Случилось страшное и случилось глупое.
Глупое: это мы впилились в буквальное насаждение христианской морали вселюбви и всепрощения, а она соотносится не со справедливостью в нашей горестной юдоли греха и скорби, а с той праведностью, которая ведет к вечному блаженству за гробом. Невинный убитый младенец, значит, блажен за гробом. А убийцу мы пощадим, потому что тогда тоже будем блаженны за гробом?.. И будем добиваться от него, чтоб он искренне раскаялся, и тогда он тоже спасется, и за прозрение в любви к людям тоже будет блажен за гробом. Да провались он пропадом, гореть ему в аду вечно!
Страшное: не так важно, по каким причинам общество чего-то не делает – важно, что если оно реально чего-то не делает, это означает, что у него нет сил это делать. Потому что кажущаяся сила – это не сила, это ее видимость, призрак, сила – это то, что себя являет; по жизни так оно получается. А если у общества нет сил карать врагов и выродков, и оно делается беззащитным перед убийцами и террористами, – это означает недостаток его энергии, означает энтропию общества. Иначе говоря – ослабление, упадок, развитие гибели. Если преступники могут богатеть и безнаказанно глумиться над честными людьми, и общество с его Законом не в силах их карать – это означает стирание грани между честными людьми и преступниками. Стирание грани – это движение к усреднению, одинаковости, неупорядоченности, хаосу, это падение разности потенциалов между полюсами общества, – то есть общество выдыхается и издыхает потихоньку.
Мы, белая цивилизация, живем в гибнущем мире.
XX век был последним веком нашего расцвета и нашего господства. Черт с ним, с господством, хотя сознавать свою грядущую не то чтобы второсортность, но второзначимость, – труднопереносимо. Но растекаться песком в грядущем времени – вовсе невесело.

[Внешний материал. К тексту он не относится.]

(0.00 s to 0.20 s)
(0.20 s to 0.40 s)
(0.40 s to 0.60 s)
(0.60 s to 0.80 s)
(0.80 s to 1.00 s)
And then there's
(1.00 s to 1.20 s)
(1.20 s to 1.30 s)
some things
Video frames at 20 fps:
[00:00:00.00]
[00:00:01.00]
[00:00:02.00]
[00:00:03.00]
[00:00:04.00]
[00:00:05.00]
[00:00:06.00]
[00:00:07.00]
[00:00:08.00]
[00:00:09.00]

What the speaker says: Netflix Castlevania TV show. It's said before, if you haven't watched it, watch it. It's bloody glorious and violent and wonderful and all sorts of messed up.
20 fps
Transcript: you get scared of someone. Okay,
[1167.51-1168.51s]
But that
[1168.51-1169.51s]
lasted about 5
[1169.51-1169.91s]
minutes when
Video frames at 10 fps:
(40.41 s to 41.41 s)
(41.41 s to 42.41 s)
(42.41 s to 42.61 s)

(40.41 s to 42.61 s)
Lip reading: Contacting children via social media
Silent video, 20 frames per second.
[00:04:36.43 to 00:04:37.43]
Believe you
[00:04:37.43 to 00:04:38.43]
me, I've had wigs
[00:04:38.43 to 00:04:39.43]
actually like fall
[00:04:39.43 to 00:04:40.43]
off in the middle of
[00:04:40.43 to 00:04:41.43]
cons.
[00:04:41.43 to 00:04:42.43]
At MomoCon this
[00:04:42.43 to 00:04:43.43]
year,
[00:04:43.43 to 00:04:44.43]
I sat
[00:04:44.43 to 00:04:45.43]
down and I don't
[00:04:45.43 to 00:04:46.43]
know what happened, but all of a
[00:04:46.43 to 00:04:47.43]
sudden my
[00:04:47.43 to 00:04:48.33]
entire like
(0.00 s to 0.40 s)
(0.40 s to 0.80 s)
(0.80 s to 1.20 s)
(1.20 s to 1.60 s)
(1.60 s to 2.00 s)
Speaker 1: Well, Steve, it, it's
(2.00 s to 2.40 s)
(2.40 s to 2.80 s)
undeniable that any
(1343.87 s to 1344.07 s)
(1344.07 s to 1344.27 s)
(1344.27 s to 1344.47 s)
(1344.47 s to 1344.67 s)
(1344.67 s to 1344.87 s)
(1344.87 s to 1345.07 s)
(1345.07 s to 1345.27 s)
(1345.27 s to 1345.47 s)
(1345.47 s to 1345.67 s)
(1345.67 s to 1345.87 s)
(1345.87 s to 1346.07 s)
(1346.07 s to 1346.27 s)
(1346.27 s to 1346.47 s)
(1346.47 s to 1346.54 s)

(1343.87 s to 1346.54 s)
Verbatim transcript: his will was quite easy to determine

Азия, могучая Азия заступает на наше место. Плодовитая, трудолюбивая, жестокая. Она будет рубить руки и головы и долго-долго не позволит наступать себе на хвост.
Все чаще Закон предпочитает права личности – правам общества. Налицо разрушительная тенденция «…»
Если вогнать человеку – нормальному, обычному, современному дозу психоделика, хоть того же кетамина, то в трех случаях из пяти в нем обнаружится коммунистический идеал. Вскрываются пласты подсознания, и он ходит в прекрасном и ярком воображаемом мире по грудам денег, обладает бесчисленными кинозвездами и купается в лучах мировой славы, это запросто, элементарно, это даже перестает быть особенно желанным; а в качестве высшего желания, высшего счастья – он хочет и грезит: «Счастья, для всех, даром, и пусть никто не уйдет обиженным».
Юнг назвал бы в этом случае коммунистический идеал «коллективным бессознательным»: вот на генетическом уровне живет в психике человека такая штука.
Я бы расценил это иначе. В наркотической эйфории человек испытывает максимальную положительную эмоцию. И грезящее сознание подыскивает этому ощущению адекватную форму на интеллектуальном и событийном уровнях: отчего мне предельно хорошо? что это такое, как назвать? чем это вызвано, чему это соответствует в «реальном» мире, в котором я сейчас живу? Богатство, секс, слава, грезящиеся под наркотой – это оформленный в понятия и представления адекват высшего наслаждения: мне очень хорошо, а хорошее ассоциируется в моем представлении с тем-то и тем-то, вот оно у меня сейчас и есть. (Это сродни механизму сновидений: эмоция, не контролируемая впрямую реальностью, возбуждает адекватный себе визуально-событийный ряд как бы реальных и одновременно фантастических событий.) То есть определенным мыслям соответствуют определенные ощущения с одной стороны – и определенные пласты реальной жизни с другой; воздействуя на одно звено, мы через него опосредованно воздействуем и на два других: новая картина жизни вызовет соответствующие мысли и чувства а новое ощущение, без прямого контроля бодрствующего сознания, вызовет соответствующие мысли и картины реальности. Триединая цепь: ощущения – сознание – реальность.